Saved data entries:

= = = = = = =

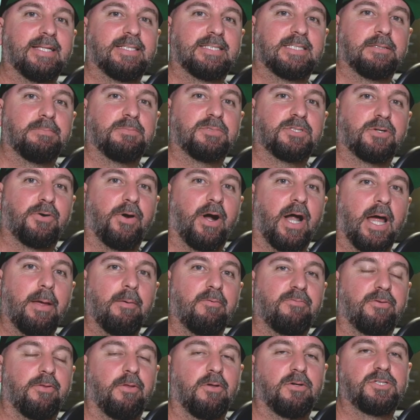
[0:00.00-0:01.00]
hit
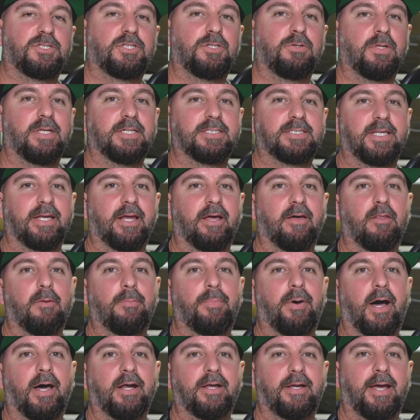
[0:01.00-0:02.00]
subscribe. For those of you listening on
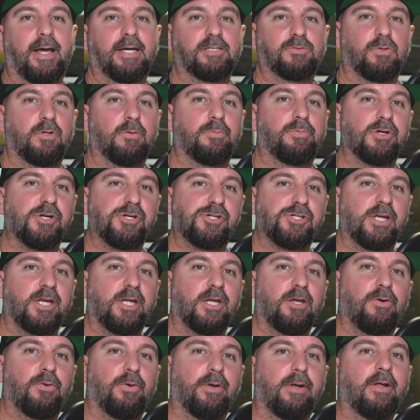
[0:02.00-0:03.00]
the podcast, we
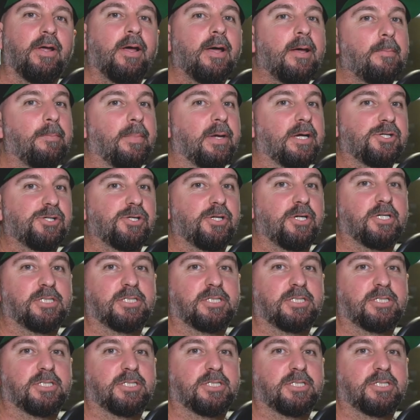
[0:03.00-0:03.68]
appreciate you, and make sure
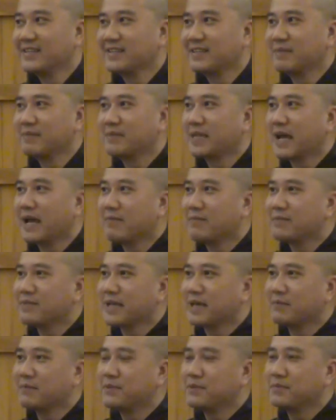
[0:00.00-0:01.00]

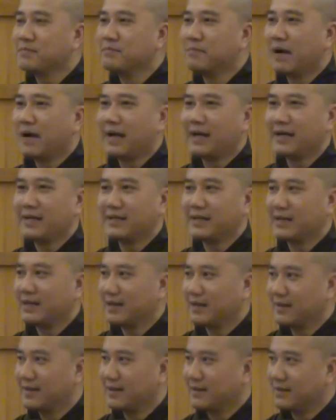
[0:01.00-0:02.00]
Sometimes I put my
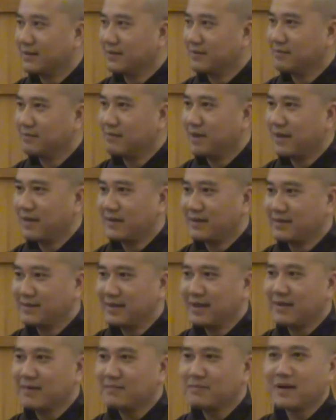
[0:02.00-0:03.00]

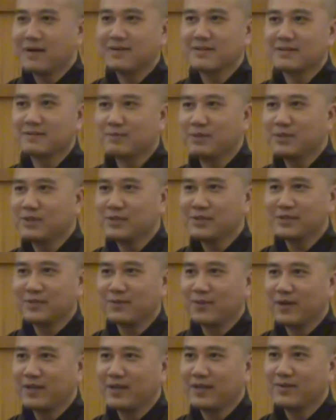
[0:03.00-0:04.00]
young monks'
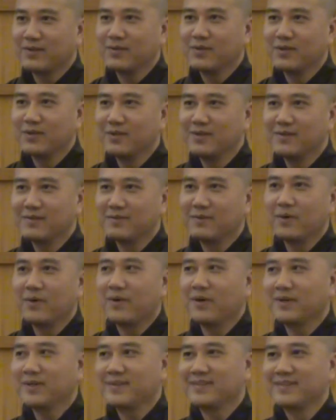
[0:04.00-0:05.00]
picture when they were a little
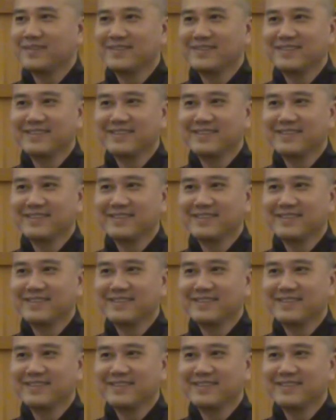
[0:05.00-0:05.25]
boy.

= = = = = = =

What the task asks. Copy out all the data exactly. The images should not appear in the copy.

Written solution.
[0:00.00-0:01.00]
hit
[0:01.00-0:02.00]
subscribe. For those of you listening on
[0:02.00-0:03.00]
the podcast, we
[0:03.00-0:03.68]
appreciate you, and make sure
[0:00.00-0:01.00]

[0:01.00-0:02.00]
Sometimes I put my
[0:02.00-0:03.00]

[0:03.00-0:04.00]
young monks'
[0:04.00-0:05.00]
picture when they were a little
[0:05.00-0:05.25]
boy.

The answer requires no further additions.